通过 Google Vertex AI 和 oai-reverse-proxy 使用 Claude 模型

Foo · 2024 年8 月 15 日 08:36

要在 Google Vertex AI （Google Cloud 的一项服务，不是 Google AI Studio）使用 Claude 模型（其它的模型也是这么用，但是 Gemini 直接去 Google AI Studio 申请 API 密钥也够用），正式的做法是创建服务账户和用 Vertex AI SDK，但是酒馆显然并不支持这些。

通过一个名为 oai-reverse-proxy 的反向代理，可以把 Vertex AI 的 API 调用转换为 OpenAI 兼容的格式，从而让酒馆可以使用。

Preface

不是宝宝辅食，所以看不懂请划走。
如果你要通过酒馆用 Gemini 模型，那你需要做的不是看这个教程，而是去 Google AI Studio 申请 API 密钥，然后把获得的 API 密钥填进酒馆的 MakerSuite API 密钥里面。
你需要自己有一个已启用 Vertex AI 和 Claude 模型的 Google Cloud 项目，不要想着嫖别人的。
你需要自行解决反向代理本身如何连接到 Google Cloud 的问题，包括但不限于国家级防火墙，Vertex AI 和 Claude 不支持的区域等等
不要直接把这玩意扔到公网上，除非你很有钱。 但是如果你有足够的智慧设置像是 Cloudflare Tunnel 一类的隧道，或者是看好配置文件设置好 ACL，~~那大概你也用不上我给你写教程。~~
小心保管你下载的服务账户私钥文件，和 oai-reverse-proxy 的配置文件。除非你人美心善不怕自己账单爆炸。

Requirements

一个已启用 Vertex AI 和 Claude 模型的 Google Cloud 项目。

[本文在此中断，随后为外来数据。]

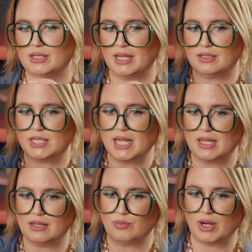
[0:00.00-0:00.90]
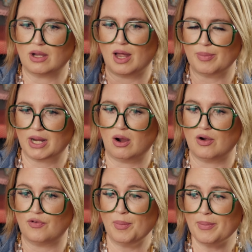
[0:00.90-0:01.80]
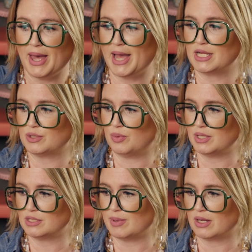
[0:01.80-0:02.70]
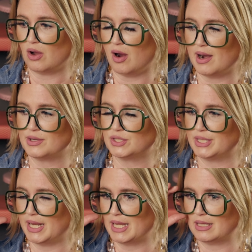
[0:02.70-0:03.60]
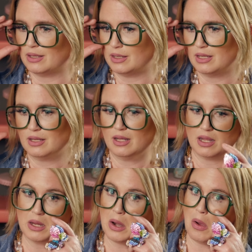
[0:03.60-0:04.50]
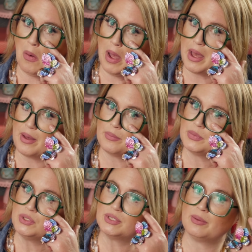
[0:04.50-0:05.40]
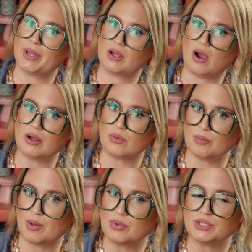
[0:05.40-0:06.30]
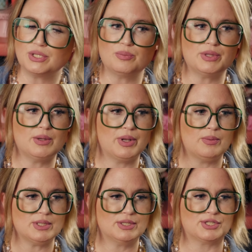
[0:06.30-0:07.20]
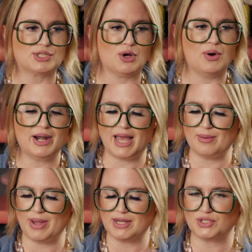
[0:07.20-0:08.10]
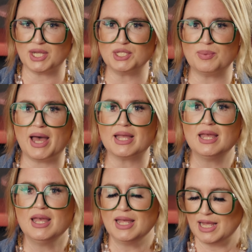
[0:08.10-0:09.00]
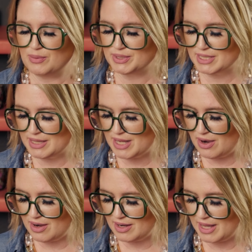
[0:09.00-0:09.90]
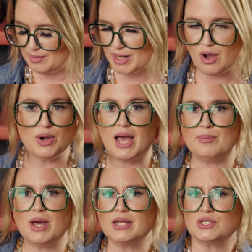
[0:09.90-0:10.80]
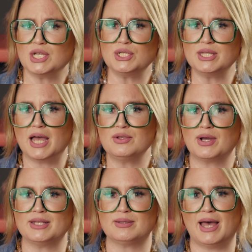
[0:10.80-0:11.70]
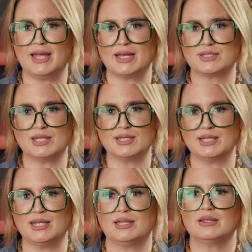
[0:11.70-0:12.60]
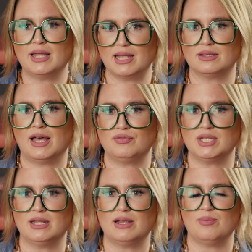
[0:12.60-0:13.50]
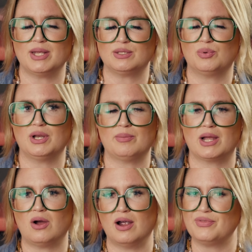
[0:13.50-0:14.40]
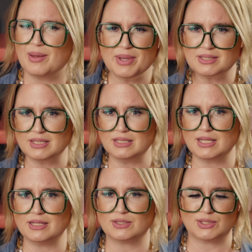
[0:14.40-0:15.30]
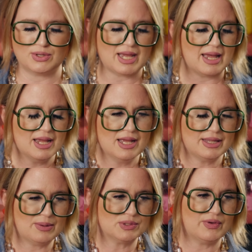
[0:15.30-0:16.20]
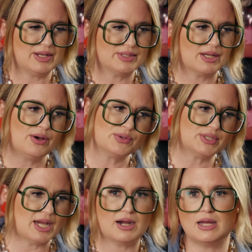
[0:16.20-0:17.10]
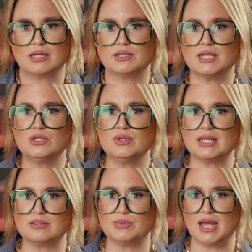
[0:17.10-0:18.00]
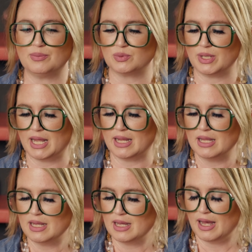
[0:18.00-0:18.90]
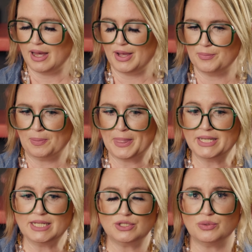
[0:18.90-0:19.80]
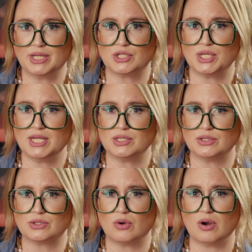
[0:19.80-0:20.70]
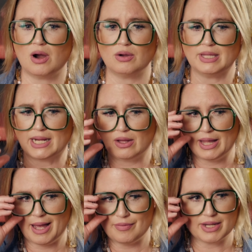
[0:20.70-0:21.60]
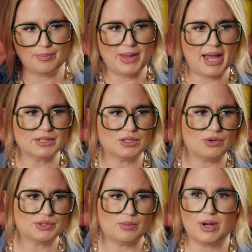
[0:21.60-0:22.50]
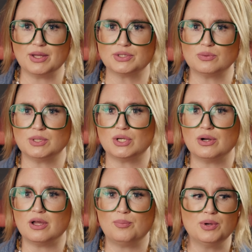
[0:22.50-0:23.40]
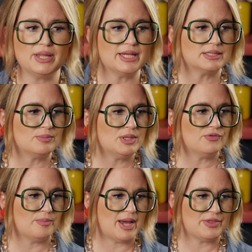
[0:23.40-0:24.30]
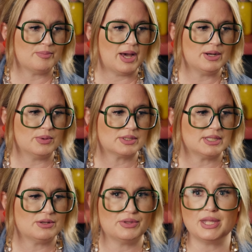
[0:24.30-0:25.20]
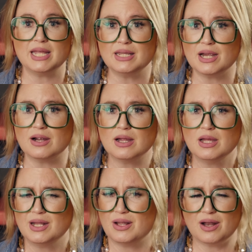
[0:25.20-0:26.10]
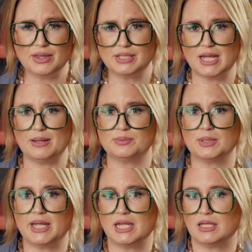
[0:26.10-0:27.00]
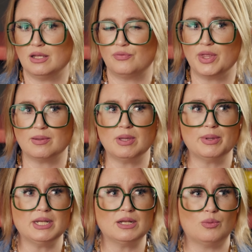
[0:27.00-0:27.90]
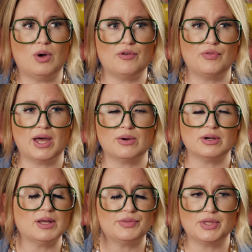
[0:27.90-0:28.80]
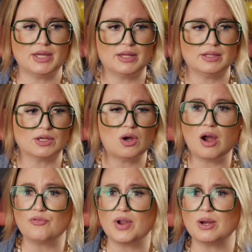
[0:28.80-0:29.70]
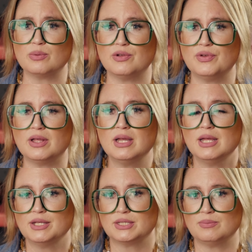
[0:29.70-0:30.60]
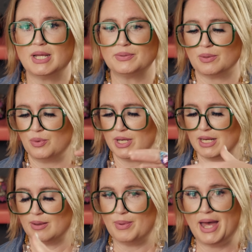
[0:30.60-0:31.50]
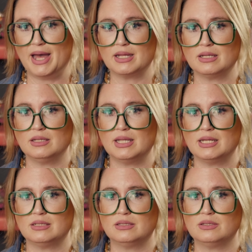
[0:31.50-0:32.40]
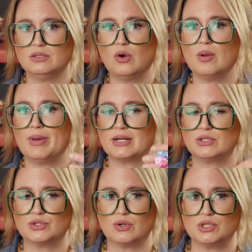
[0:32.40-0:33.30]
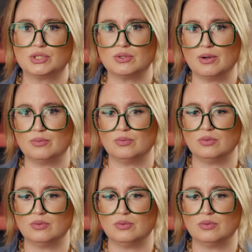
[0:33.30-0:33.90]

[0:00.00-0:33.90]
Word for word: to like take it when i got in my car from my bag and to put it into my car so that i could you know, uh, use it in my car to remember to. But then when I went to the store and had my exchange bag, it was in there. And I'm like, oh, yeah, I'm not exchanging that, you guys. I accidentally like left it in there. I meant to put it in my car, if that makes any sense. So, yeah, that was funny. I was like, oh, Sara, because I do that sometimes when I um, need to do an exchange in the store or like I'll have like a bag to go somewhere else to return. I'll put like something from Bath and Body Works in, in there. Not all the time, but like if like maybe I need a wallflower or not the, uh, the car fragrant refill, sometimes I'll put it in a bag, like going back to store just so I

按照 Google Cloud 的文档，把「准备工作」那一步做完。： Anthropic 的 Claude 模型 | Generative AI on Vertex AI | Google Cloud Documentation

创建一个服务帐号，并授予访问前述项目和使用 Claude 模型的权限。（Consumer Procurement Entitlement Manager Identity and Access Management 和 Vertex AI User 角色），并下载相应的凭据。

相关的 Google Cloud 文档。

为用户启用 Claude 模型

服务帐号概览

创建服务帐号

配置 oai-reverse-proxy

knanon 的原版和 cg-dot 的 fork 选一个用即可。下面以 cg-dot 的仓库为例。

以及 docs/gcp-configuration.md 介绍了该怎么设置 Google Cloud 的服务账户， .env.example 介绍了配置文件该怎么写。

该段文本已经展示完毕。